Tuesday, 27 March 2012

On your marks! Get set!


(Free House Event- Sunday 25 March)
Doug Sandle writes:
When I was a teenager I had pictures from an illustrated sports magazine on my bedroom wall alongside pictures of work by the likes of Paul Klee, Mondrian, Picasso and Magritte. While sport and the arts are often seen to occupy different and oppositional realms, as  portrayed in the popular stereotypes of the super fit  sports ‘jock and the arty ‘aesthete’, for me the arts and sport are twin passions. As an adolescent I wrote poetry and also ran cross country, played rugby and was a middle distance runner.  

So as a 'Beck Arts' contribution to the Headingley LifFest, following on from our 2011 Food for Thought, for this Olympic year it had to be the literature (and some songs) of sport as the subject of our presentation. As luck would have it, LitFest guest Anthony Clavane in his Sunday afternoon session talked about the often perceived divide between mind and body and the stereotypical assumptions that arts and sport necessarily inhabited different worlds. He argued that arts and sport had much in common and as an example cited author David Storey, who had been a Rugby League player for Leeds.  As I research the relationships between the arts and sport it is surprising how many artists, writers, dramatists, film makers, composers, dancers and poets have used sport not only as a subject  to be celebrated (and sometimes critiqued) but as a rich expressive and symbolic narrative of human experience. For Anthony Clavane, sport is theatre and a dramatic spectacle. For conceptual artist Martin Creed, whose piece entitled Work No. 850 in which every 30 seconds a runner ran through the galleries of Tate Britain, there is the implication that our experience of, and engagement with, art and sport may  have much in common. 

So in our sporty clothes and entering slow motioned to strains of Chariots of Fire we entered our arena (the welcoming front room of Richard Wilcocks's abode) to perform On Your Marks! Get Set!  to a full house.

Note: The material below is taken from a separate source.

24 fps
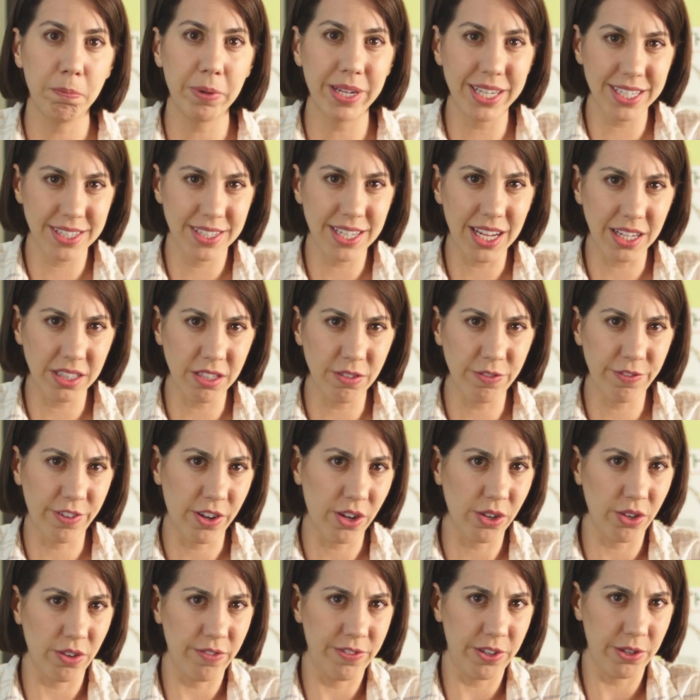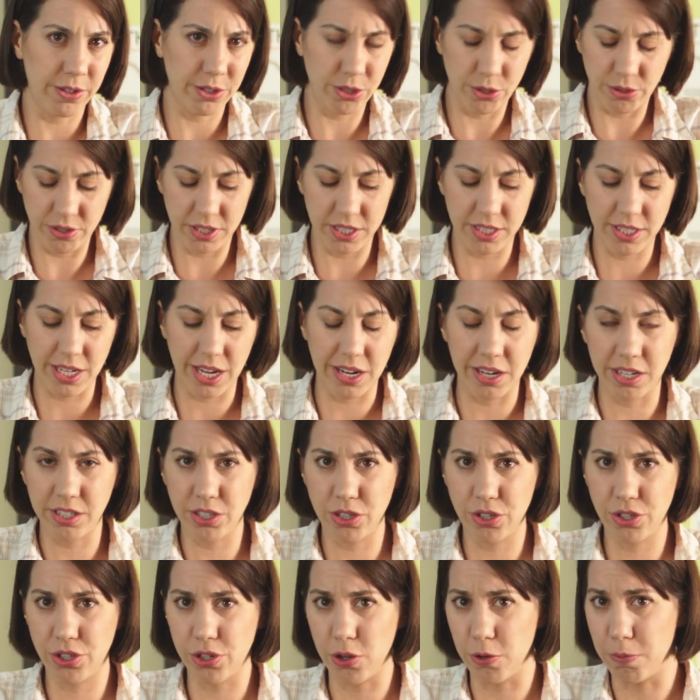But is that the fault of those who decided
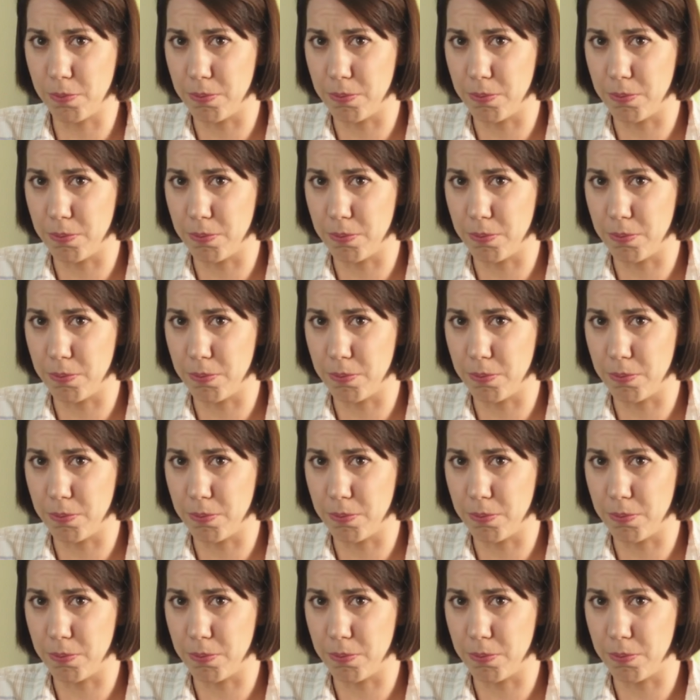to show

The performers who joined me were Sheila Chapman (who stood in generously for Lis Bertolla, who was unable to attend as advertised), Richard Wilcocks, John Milburn and Maria Sandle. The programme included poems on tennis, running, football, cricket and golf and readings of prose works on football and cricket featuring both well known and perhaps not so well known poets and authors. 

Richard also revealed in suitable dramatic style (in his piece The Führer's First XI) that Hitler had once had an interest in cricket and that he attempted to rewrite the rules and characteristics of the game. Following some particularly lyrical poems on cricket, John performed the poetic Roy Harper song When An Old Cricketer Leaves The Crease. Maria concluded a section on football with an example of a song that had had become ‘appropriated’ and associated with sport by singing The Fields of Athenry. This has become a feature of several sporting events and is performed by fans, notably for Celtic and Liverpool football clubs and also for Irish Rugby games. 

Some works, such as Lis Bertolla’s own poem Team Spirit (especially written for this event), reminded us that school experience of sport was not a comfortable experience for some, while nonetheless recognising its metaphorical import later in life. Other readings playfully poked fun at being too obsessed with sporting prowess and physicality or critiqued the celebrity culture of commodified sport. The performance concluded with a song and a poem about boxing, and we then moved on to indulge in the refreshments provided by Anna. It was a very enjoyable event for the last day of the main LitFest programme.